Coxalgia, differenza rispetto al passato e come riconoscerla
Lo specialista afferma che la questione della coxalgia, attualmente non presenta una frequenza superiore rispetto ai dati storici. Ciò che è mutato, e continua a evolversi, sono le tecniche di intervento e di operazione, tenendo presente che il dolore può derivare da varie cause e rappresentare segnali di disturbi diversi tra adulti e minori. I pazienti che soffrono di coxalgia molte volte rappresentano il dolore creando un gesto con la mano attorno alla zona del fianco. Questo gesto è riconosciuto come segno della C e illustra chiaramente il dolore che si avverte nella regione inguinale, laterale e nella parte posteriore del gluteo in tali situazioni.
Dolore all’anca negli adulti e nei bambini: i fattori di rischio
Numerosi sono i fattori che possono provocare dolore all’anca sia negli adulti che nei bambini, ma spesso le principali cause sono l’artrosi e traumi legati all’attività sportiva o alla postura.
Le cause della coxalgia nei bambini
Il dott. Bonaspetti sostiene che le cause principali in ambito pediatrico comprendono i problemi vascolari del nucleo di crescita della testa del femore, che rivestono un ruolo primario. In secondo luogo, vi sono le infezioni articolari, abbastanza comuni, che possono essere trattate con antibiotici oppure mediante un intervento per rimuovere il materiale purulento dell’articolazione.

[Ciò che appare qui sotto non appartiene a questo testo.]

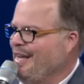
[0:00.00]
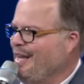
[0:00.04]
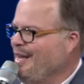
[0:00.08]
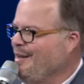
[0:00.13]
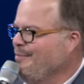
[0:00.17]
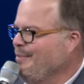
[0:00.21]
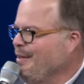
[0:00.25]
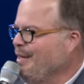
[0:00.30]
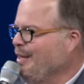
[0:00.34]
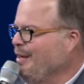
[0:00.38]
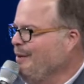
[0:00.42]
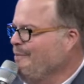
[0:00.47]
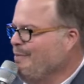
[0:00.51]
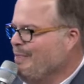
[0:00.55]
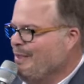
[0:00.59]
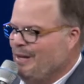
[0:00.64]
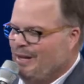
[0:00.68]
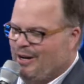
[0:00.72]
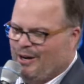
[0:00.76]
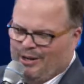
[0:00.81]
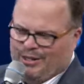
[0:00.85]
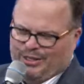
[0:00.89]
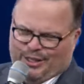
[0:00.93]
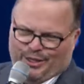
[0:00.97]
and Amy
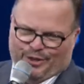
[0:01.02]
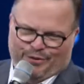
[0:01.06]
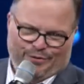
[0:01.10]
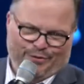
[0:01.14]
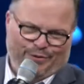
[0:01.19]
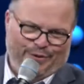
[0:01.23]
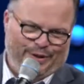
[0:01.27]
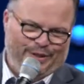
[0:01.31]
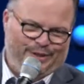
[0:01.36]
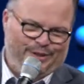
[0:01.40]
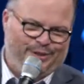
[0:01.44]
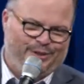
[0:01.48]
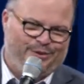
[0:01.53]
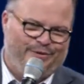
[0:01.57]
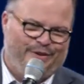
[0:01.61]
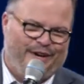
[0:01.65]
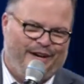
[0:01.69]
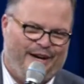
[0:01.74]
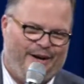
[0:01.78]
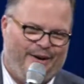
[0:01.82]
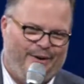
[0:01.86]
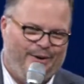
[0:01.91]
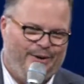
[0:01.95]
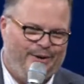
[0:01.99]
are dear friends of
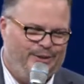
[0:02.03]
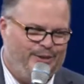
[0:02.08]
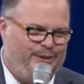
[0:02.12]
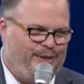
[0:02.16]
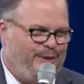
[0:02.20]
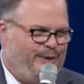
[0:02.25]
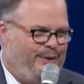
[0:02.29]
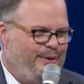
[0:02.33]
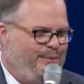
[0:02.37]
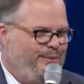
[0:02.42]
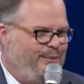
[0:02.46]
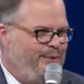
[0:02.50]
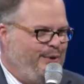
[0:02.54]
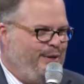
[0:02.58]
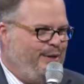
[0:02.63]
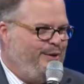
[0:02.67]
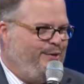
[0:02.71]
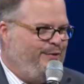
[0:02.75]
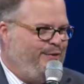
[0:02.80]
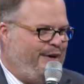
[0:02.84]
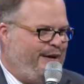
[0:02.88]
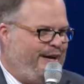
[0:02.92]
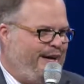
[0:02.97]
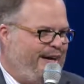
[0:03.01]
ours, and we
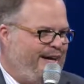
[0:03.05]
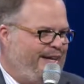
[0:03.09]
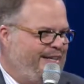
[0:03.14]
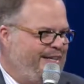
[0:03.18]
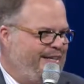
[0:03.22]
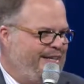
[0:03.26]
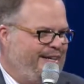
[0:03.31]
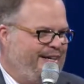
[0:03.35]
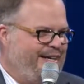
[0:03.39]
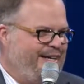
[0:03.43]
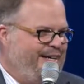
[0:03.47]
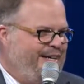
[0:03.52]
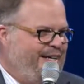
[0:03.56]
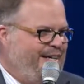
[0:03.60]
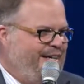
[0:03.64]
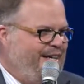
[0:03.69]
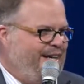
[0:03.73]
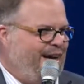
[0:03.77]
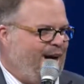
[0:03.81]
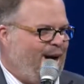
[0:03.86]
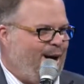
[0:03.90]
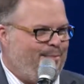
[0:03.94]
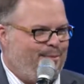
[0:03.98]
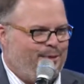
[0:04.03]
have had uh,
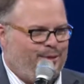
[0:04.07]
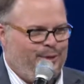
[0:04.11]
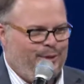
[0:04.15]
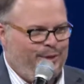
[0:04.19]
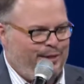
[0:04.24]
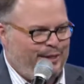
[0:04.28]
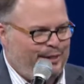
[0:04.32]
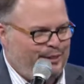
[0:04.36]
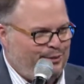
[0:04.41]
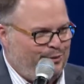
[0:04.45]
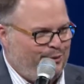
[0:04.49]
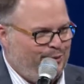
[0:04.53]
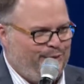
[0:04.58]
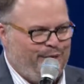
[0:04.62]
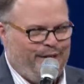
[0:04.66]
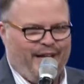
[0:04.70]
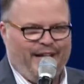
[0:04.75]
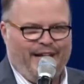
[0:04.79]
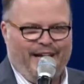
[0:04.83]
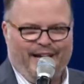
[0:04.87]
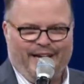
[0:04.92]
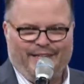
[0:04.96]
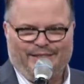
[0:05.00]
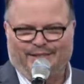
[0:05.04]
opportunities through the
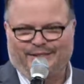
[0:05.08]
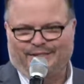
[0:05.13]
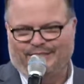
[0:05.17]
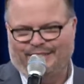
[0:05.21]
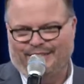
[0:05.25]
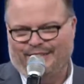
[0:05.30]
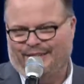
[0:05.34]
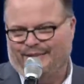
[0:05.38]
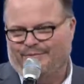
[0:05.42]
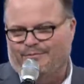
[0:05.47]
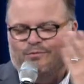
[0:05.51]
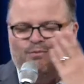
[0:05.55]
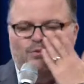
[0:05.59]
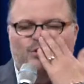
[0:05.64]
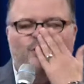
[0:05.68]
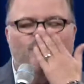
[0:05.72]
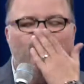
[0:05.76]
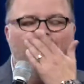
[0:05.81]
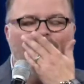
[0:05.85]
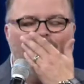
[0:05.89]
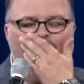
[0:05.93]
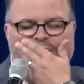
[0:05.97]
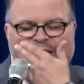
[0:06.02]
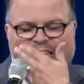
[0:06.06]
last uh,
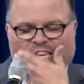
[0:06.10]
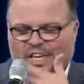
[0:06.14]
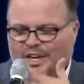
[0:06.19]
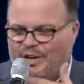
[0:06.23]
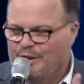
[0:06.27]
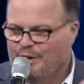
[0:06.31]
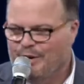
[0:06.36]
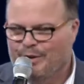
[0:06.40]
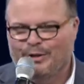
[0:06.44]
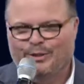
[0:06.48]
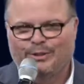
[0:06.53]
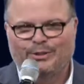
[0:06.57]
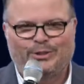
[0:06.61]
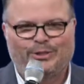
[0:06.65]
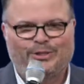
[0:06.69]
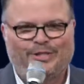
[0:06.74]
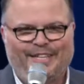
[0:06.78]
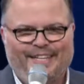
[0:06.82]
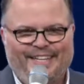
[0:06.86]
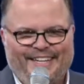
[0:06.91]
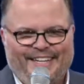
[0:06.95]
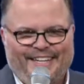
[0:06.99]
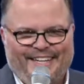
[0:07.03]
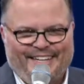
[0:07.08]
how many years
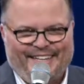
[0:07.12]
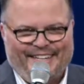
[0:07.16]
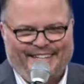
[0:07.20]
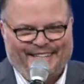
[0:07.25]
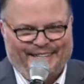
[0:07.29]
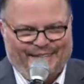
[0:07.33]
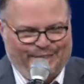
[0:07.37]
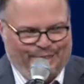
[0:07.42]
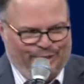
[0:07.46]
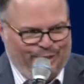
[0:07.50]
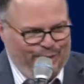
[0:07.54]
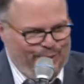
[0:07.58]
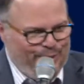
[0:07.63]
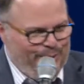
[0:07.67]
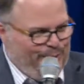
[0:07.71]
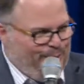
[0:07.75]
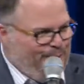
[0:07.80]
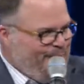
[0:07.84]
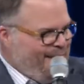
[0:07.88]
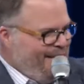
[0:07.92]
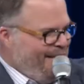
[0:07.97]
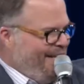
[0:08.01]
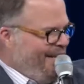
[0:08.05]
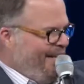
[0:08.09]
uh,
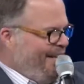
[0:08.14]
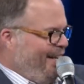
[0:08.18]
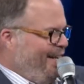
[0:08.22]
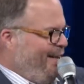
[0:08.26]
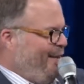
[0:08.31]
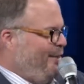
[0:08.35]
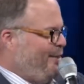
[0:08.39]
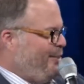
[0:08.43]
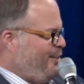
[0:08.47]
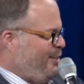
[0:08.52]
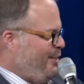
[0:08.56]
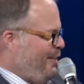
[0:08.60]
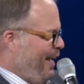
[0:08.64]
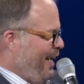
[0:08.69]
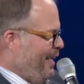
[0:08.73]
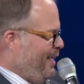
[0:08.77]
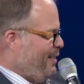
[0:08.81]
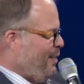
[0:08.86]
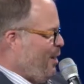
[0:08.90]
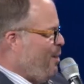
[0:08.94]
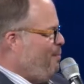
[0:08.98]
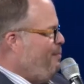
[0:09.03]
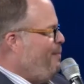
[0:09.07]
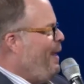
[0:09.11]
to
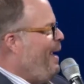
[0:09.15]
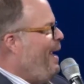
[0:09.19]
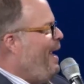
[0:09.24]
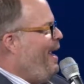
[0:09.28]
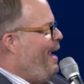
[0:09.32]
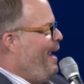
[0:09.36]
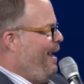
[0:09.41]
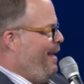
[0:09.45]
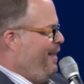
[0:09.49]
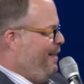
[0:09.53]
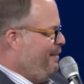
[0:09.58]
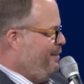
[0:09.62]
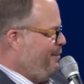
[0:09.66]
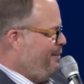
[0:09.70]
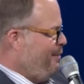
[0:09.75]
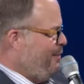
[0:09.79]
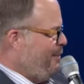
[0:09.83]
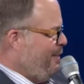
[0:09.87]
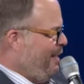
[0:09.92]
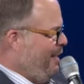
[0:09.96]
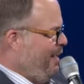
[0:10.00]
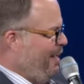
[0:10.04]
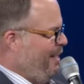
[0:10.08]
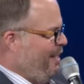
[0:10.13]
intersect our
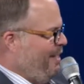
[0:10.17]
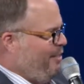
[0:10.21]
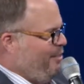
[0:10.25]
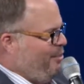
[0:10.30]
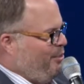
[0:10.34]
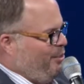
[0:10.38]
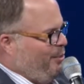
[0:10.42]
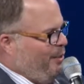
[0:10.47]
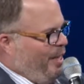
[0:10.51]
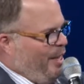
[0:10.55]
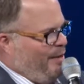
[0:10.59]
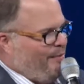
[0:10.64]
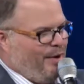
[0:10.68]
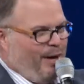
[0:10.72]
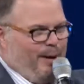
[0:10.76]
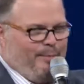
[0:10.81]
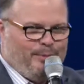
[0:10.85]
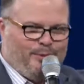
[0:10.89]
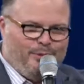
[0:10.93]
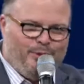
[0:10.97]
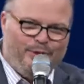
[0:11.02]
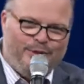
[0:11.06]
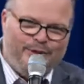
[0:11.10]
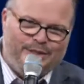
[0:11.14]
paths and to have
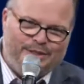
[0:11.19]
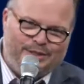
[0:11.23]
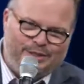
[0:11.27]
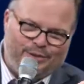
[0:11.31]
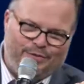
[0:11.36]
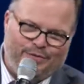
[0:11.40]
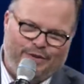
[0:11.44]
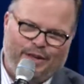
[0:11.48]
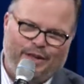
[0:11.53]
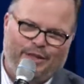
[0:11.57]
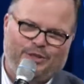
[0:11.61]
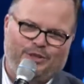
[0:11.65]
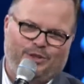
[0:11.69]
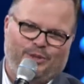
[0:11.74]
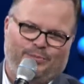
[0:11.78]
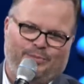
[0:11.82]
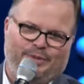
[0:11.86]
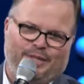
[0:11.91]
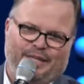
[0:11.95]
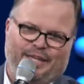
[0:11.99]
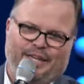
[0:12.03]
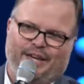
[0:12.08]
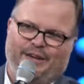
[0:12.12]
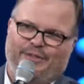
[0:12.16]
opportunities to fellowship
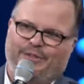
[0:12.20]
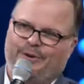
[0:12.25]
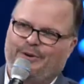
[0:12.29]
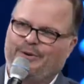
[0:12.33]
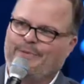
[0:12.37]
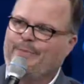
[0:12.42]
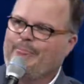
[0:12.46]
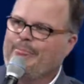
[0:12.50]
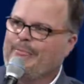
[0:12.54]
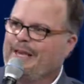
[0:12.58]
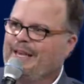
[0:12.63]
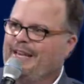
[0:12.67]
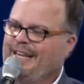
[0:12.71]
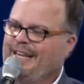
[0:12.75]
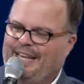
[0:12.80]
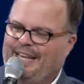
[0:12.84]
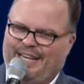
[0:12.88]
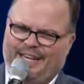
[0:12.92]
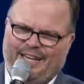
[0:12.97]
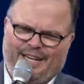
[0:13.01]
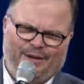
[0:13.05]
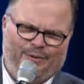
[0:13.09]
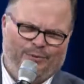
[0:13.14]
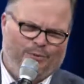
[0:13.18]
together.
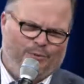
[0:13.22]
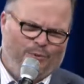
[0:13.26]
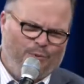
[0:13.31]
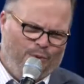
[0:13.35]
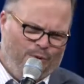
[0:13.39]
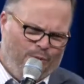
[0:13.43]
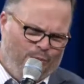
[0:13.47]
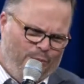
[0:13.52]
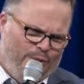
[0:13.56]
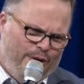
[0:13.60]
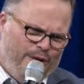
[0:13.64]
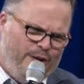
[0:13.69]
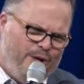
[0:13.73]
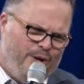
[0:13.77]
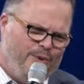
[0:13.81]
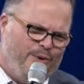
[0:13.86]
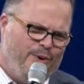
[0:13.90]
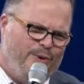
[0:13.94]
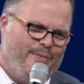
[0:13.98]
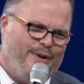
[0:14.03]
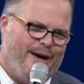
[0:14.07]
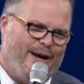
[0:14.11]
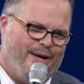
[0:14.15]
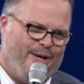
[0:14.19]
And what we
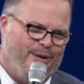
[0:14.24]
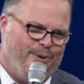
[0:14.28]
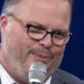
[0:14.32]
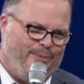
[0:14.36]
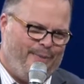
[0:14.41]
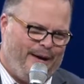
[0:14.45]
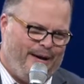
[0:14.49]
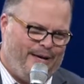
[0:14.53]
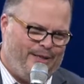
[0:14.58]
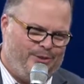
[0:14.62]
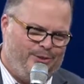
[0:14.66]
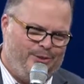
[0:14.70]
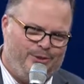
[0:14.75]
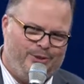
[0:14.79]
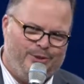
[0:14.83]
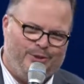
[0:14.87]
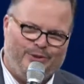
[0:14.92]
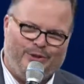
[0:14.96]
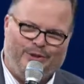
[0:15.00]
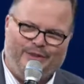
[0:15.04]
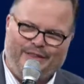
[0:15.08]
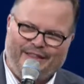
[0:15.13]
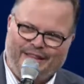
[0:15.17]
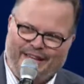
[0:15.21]
know about your pastors
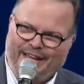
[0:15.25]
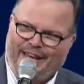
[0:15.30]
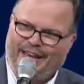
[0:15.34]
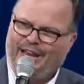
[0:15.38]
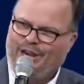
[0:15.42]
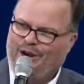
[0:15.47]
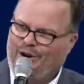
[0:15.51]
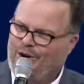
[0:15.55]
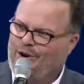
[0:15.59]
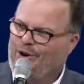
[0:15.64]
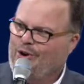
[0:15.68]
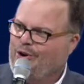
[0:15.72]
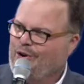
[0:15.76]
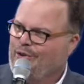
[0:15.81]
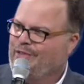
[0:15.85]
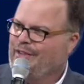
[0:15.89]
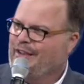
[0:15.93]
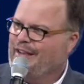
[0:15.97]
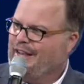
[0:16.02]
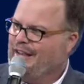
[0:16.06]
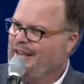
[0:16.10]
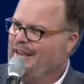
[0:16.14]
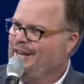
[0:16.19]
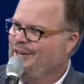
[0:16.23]
is that they are
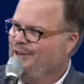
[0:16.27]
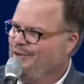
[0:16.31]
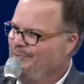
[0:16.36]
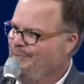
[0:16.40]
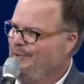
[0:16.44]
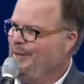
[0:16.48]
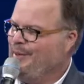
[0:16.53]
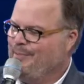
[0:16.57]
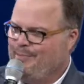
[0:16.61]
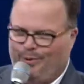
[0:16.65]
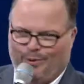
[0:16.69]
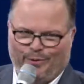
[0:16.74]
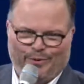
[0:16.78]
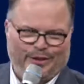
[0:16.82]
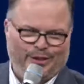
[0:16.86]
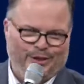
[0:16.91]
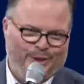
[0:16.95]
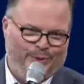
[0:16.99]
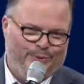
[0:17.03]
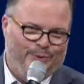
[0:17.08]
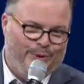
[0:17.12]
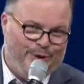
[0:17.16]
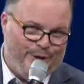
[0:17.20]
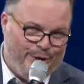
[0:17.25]
the kind of people
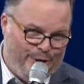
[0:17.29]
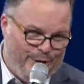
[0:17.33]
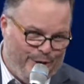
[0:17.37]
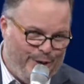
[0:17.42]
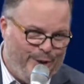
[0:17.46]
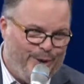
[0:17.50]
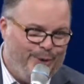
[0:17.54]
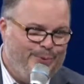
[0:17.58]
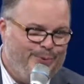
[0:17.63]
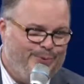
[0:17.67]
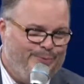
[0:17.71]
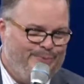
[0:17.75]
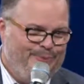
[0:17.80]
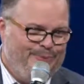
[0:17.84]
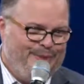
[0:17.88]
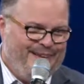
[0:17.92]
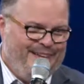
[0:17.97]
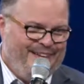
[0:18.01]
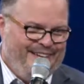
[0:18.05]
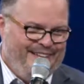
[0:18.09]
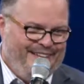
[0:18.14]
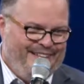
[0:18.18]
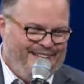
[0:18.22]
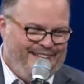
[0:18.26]
that you want to know.
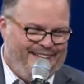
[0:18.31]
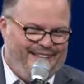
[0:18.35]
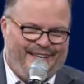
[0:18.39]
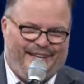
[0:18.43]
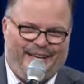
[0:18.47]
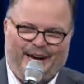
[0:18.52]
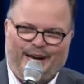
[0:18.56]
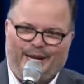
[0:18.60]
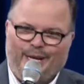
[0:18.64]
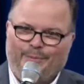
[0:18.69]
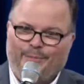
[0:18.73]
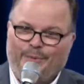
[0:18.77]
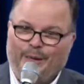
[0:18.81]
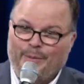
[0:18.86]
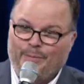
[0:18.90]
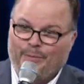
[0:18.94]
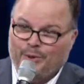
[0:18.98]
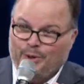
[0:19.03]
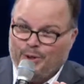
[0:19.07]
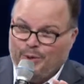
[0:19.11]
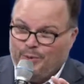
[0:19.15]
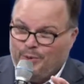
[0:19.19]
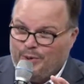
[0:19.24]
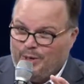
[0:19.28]
They're the kind of
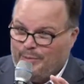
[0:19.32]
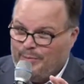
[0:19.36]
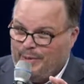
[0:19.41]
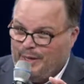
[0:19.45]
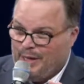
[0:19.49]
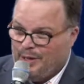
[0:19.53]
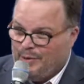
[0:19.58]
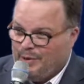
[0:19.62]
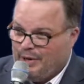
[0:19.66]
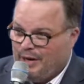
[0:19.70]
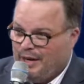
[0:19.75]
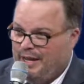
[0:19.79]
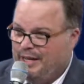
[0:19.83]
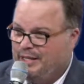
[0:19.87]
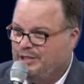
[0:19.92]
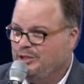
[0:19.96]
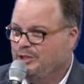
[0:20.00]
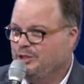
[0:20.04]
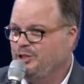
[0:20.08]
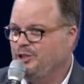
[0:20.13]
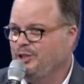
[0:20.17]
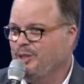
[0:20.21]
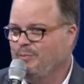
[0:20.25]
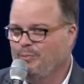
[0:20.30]
people you want to be in
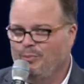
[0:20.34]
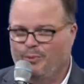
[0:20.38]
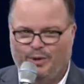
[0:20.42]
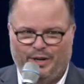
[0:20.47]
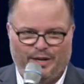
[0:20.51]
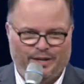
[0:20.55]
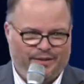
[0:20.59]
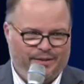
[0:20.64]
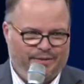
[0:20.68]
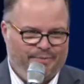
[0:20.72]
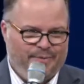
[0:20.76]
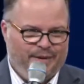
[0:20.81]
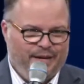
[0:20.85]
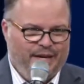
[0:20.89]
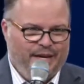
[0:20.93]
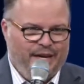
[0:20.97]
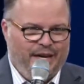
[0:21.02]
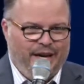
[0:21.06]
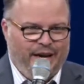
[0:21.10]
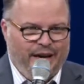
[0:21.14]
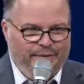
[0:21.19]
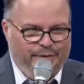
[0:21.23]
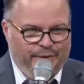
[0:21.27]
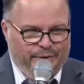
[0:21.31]
relationship with,
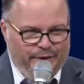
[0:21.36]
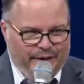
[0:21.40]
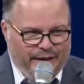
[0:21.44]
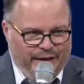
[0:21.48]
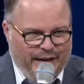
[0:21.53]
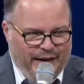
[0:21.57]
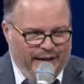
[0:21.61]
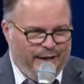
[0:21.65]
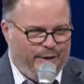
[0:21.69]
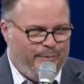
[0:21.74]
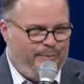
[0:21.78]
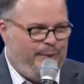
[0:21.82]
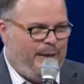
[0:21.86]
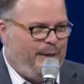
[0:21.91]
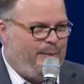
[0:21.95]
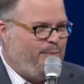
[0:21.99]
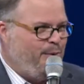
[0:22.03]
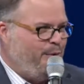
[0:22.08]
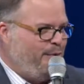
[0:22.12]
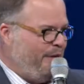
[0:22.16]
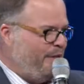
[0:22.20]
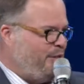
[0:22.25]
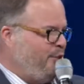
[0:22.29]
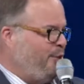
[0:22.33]
and they're the kind of
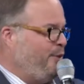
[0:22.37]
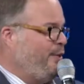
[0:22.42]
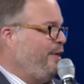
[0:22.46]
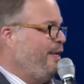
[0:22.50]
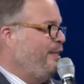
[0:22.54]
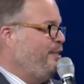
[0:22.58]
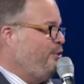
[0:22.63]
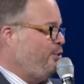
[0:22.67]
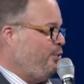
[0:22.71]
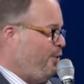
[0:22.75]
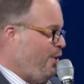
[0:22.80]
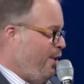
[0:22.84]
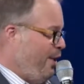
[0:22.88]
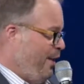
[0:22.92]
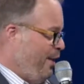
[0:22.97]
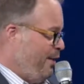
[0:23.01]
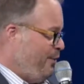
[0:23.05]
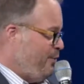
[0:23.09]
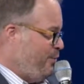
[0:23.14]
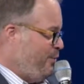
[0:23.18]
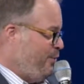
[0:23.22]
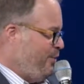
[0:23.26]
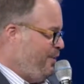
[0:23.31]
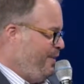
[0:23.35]
people that you can
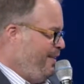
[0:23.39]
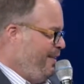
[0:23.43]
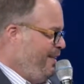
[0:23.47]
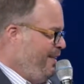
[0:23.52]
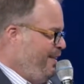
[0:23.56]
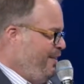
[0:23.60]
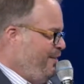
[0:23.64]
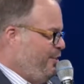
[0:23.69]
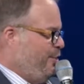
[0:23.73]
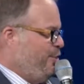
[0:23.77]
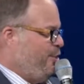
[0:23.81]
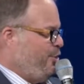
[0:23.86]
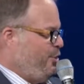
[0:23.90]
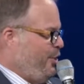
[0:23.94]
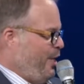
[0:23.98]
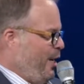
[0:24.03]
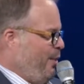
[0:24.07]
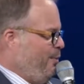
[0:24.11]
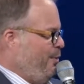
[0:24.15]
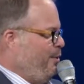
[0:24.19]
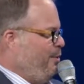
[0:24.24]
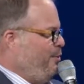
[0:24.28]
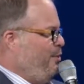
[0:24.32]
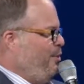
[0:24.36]
trust to
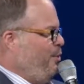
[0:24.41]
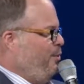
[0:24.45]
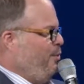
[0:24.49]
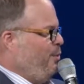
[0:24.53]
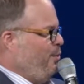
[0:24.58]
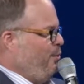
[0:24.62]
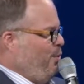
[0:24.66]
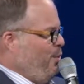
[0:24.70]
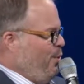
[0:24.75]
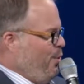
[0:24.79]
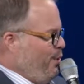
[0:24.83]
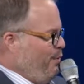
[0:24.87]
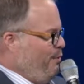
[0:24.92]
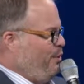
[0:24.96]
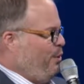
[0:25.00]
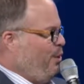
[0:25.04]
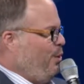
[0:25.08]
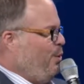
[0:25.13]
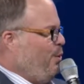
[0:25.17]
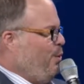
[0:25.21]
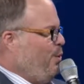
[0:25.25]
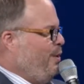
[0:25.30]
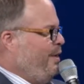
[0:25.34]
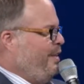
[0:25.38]
share with you the word of the
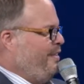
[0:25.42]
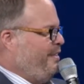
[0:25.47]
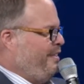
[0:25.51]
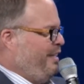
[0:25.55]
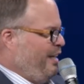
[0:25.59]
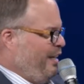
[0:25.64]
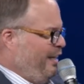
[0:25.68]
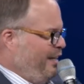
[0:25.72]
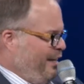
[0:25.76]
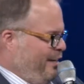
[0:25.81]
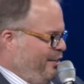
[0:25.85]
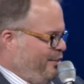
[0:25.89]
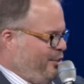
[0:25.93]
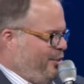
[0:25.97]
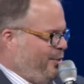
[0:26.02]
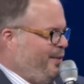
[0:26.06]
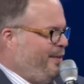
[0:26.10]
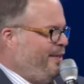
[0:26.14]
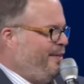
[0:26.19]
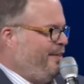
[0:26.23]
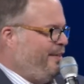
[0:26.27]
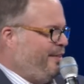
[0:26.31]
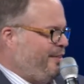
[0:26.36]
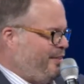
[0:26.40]
Lord and to lead
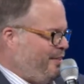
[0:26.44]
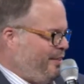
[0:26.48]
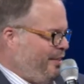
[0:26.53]
you into the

L’artrosi, la causa principale della coxalgia negli adulti
Nell’età adulta, una delle cause più frequenti di dolore all’anca è rappresentata dall’artrosi. L’esperto spiega che questo disturbo genera dolori diffusi che, in particolare, partono dall’inguine o dal gluteo e tendono a propagarsi verso il ginocchio. Spesso, infatti, si osserva una confusione tra questo tipo di dolore irradiato tramite il nervo otturatorio e il dolore al ginocchio. Una caratteristica distintiva della coxalgia di origine artrosica è che si tratta di un dolore meccanico che aumenta con l’uso dell’articolazione, mentre tende a diminuire quando si è in riposo. Al contrario, un aumento del dolore durante il riposo è normalmente indicativo di un dolore neuropatico. Esistono diverse strategie per contrastare efficacemente l’insorgenza della coxalgia, ma nel caso in cui essa derivi dall’artrosi, si raccomanda di evitare tutte le attività professionali e sportive che potrebbero aumentarne il deterioramento, insieme all’adozione di un trattamento conservativo per alleviare l’infiammazione.
Curare la coxalgia con l’intervento chirurgico
Nelle situazioni in cui un intervento si dimostri non solo fattibile, ma anche necessario, l’opzione da seguire è l’installazione di una protesi, cioè la sostituzione chirurgica della parte superiore del femore e dell’acetabolo. La chirurgia contemporanea offre la possibilità di adottare piani terapeutici per affrontare le coxalgie, riducendo notevolmente i periodi di recupero e riabilitazione, garantendo approcci decisamente meno invasivi rispetto al passato. Nei pazienti più giovani, si cerca di mantenere il maggior quantitativo di osso possibile; ci sono molte modalità di posizionamento, per cercare di ridurre al minimo il rischio di danneggiare i tessuti molli circostanti. I metodi più adatti per l’inserimento di una protesi all’anca sono l’approccio postero-laterale e quello anteriore,in quanto sono mininvasivi, praticati senza dover recidere muscoli o tendini, ma passando attraverso di essi. Certamente, questi interventi sono complessi e richiedono grande attenzione, ma al contempo rappresentano le tecniche preferite perché permettono di camminare poche ore dopo l’operazione.